> TASK REQUIREMENTS:
Nothing in the copy should be a picture; everything else in the listing is to be restated exactly.

> DATA:
........
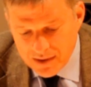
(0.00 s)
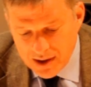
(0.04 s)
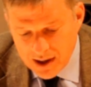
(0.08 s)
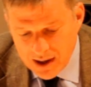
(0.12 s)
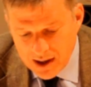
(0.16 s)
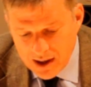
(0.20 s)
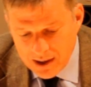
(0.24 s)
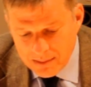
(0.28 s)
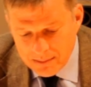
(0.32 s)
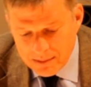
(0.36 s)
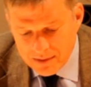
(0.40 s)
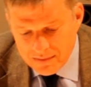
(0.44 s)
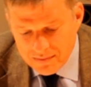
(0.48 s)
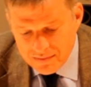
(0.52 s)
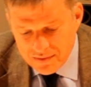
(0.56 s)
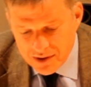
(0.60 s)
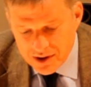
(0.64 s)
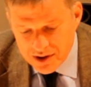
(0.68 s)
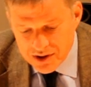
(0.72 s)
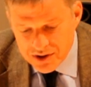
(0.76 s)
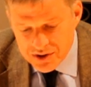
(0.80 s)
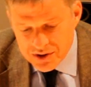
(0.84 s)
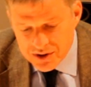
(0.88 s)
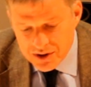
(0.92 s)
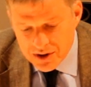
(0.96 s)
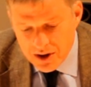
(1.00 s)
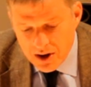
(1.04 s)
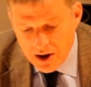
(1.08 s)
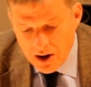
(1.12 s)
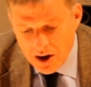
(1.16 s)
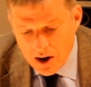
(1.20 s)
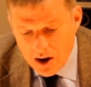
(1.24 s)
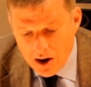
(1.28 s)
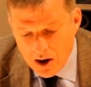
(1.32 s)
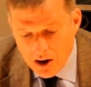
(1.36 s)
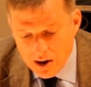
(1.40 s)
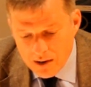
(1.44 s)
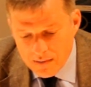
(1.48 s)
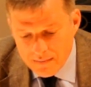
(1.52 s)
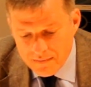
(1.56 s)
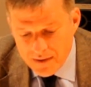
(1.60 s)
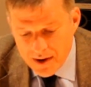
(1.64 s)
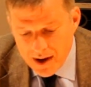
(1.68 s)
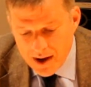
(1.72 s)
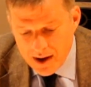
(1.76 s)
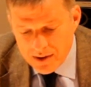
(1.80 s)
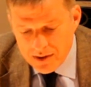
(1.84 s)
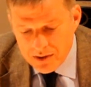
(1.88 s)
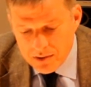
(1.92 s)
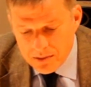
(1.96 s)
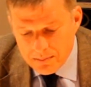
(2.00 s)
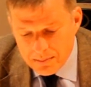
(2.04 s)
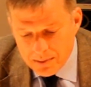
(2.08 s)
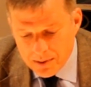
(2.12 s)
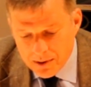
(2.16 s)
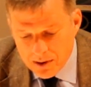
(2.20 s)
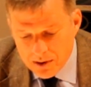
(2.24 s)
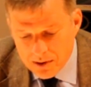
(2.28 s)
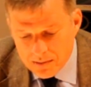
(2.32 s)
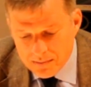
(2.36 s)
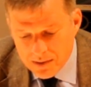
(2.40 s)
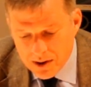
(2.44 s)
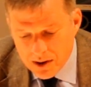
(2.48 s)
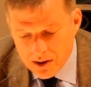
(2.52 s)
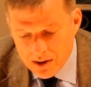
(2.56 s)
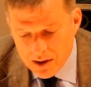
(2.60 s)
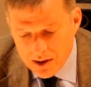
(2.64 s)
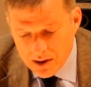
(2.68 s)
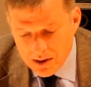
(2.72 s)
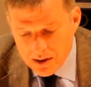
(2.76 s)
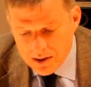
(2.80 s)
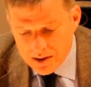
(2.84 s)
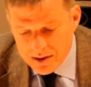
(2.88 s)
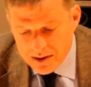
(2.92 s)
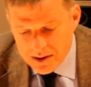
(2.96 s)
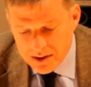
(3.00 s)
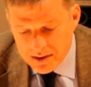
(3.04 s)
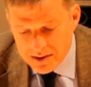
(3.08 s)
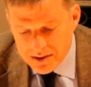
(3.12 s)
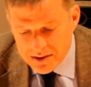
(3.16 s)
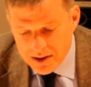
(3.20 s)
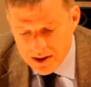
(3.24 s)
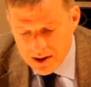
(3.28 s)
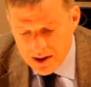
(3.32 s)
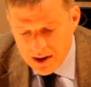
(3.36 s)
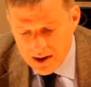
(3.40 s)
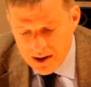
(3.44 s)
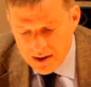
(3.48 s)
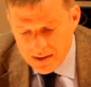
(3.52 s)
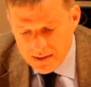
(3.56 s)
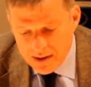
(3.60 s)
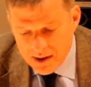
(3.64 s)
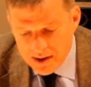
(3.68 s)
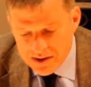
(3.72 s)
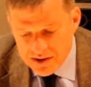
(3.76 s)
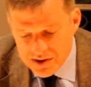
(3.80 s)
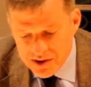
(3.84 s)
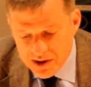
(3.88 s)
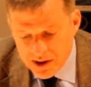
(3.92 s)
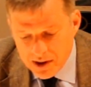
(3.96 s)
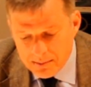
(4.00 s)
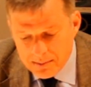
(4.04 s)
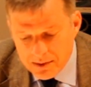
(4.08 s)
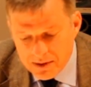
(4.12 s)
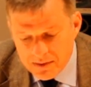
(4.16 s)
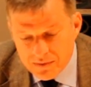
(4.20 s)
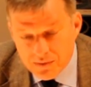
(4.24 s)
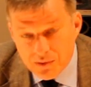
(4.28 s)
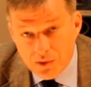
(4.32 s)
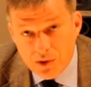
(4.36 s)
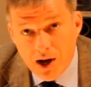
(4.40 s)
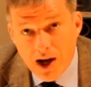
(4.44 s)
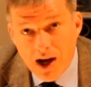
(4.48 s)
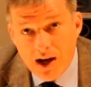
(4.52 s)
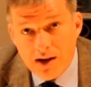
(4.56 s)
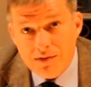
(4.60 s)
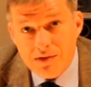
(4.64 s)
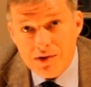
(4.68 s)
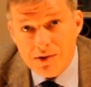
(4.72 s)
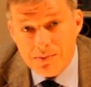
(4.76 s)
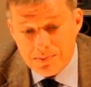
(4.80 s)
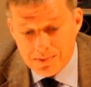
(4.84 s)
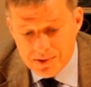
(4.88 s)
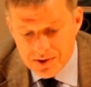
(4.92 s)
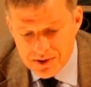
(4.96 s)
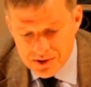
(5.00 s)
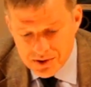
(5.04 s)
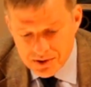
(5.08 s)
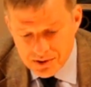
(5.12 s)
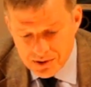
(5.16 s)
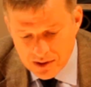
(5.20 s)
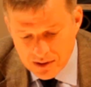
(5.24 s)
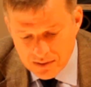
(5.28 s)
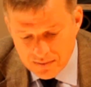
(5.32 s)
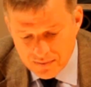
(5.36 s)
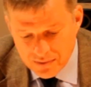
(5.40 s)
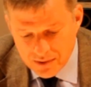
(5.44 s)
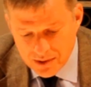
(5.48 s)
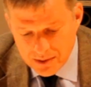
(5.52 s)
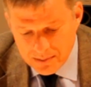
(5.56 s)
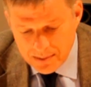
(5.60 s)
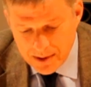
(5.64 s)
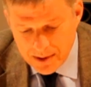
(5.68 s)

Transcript: game and fish are a valued part of our heritage that shall be forever preserved for the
........
> RESULT:
(0.00 s)
(0.04 s)
(0.08 s)
(0.12 s)
(0.16 s)
(0.20 s)
(0.24 s)
(0.28 s)
(0.32 s)
(0.36 s)
(0.40 s)
(0.44 s)
(0.48 s)
(0.52 s)
(0.56 s)
(0.60 s)
(0.64 s)
(0.68 s)
(0.72 s)
(0.76 s)
(0.80 s)
(0.84 s)
(0.88 s)
(0.92 s)
(0.96 s)
(1.00 s)
(1.04 s)
(1.08 s)
(1.12 s)
(1.16 s)
(1.20 s)
(1.24 s)
(1.28 s)
(1.32 s)
(1.36 s)
(1.40 s)
(1.44 s)
(1.48 s)
(1.52 s)
(1.56 s)
(1.60 s)
(1.64 s)
(1.68 s)
(1.72 s)
(1.76 s)
(1.80 s)
(1.84 s)
(1.88 s)
(1.92 s)
(1.96 s)
(2.00 s)
(2.04 s)
(2.08 s)
(2.12 s)
(2.16 s)
(2.20 s)
(2.24 s)
(2.28 s)
(2.32 s)
(2.36 s)
(2.40 s)
(2.44 s)
(2.48 s)
(2.52 s)
(2.56 s)
(2.60 s)
(2.64 s)
(2.68 s)
(2.72 s)
(2.76 s)
(2.80 s)
(2.84 s)
(2.88 s)
(2.92 s)
(2.96 s)
(3.00 s)
(3.04 s)
(3.08 s)
(3.12 s)
(3.16 s)
(3.20 s)
(3.24 s)
(3.28 s)
(3.32 s)
(3.36 s)
(3.40 s)
(3.44 s)
(3.48 s)
(3.52 s)
(3.56 s)
(3.60 s)
(3.64 s)
(3.68 s)
(3.72 s)
(3.76 s)
(3.80 s)
(3.84 s)
(3.88 s)
(3.92 s)
(3.96 s)
(4.00 s)
(4.04 s)
(4.08 s)
(4.12 s)
(4.16 s)
(4.20 s)
(4.24 s)
(4.28 s)
(4.32 s)
(4.36 s)
(4.40 s)
(4.44 s)
(4.48 s)
(4.52 s)
(4.56 s)
(4.60 s)
(4.64 s)
(4.68 s)
(4.72 s)
(4.76 s)
(4.80 s)
(4.84 s)
(4.88 s)
(4.92 s)
(4.96 s)
(5.00 s)
(5.04 s)
(5.08 s)
(5.12 s)
(5.16 s)
(5.20 s)
(5.24 s)
(5.28 s)
(5.32 s)
(5.36 s)
(5.40 s)
(5.44 s)
(5.48 s)
(5.52 s)
(5.56 s)
(5.60 s)
(5.64 s)
(5.68 s)

Transcript: game and fish are a valued part of our heritage that shall be forever preserved for the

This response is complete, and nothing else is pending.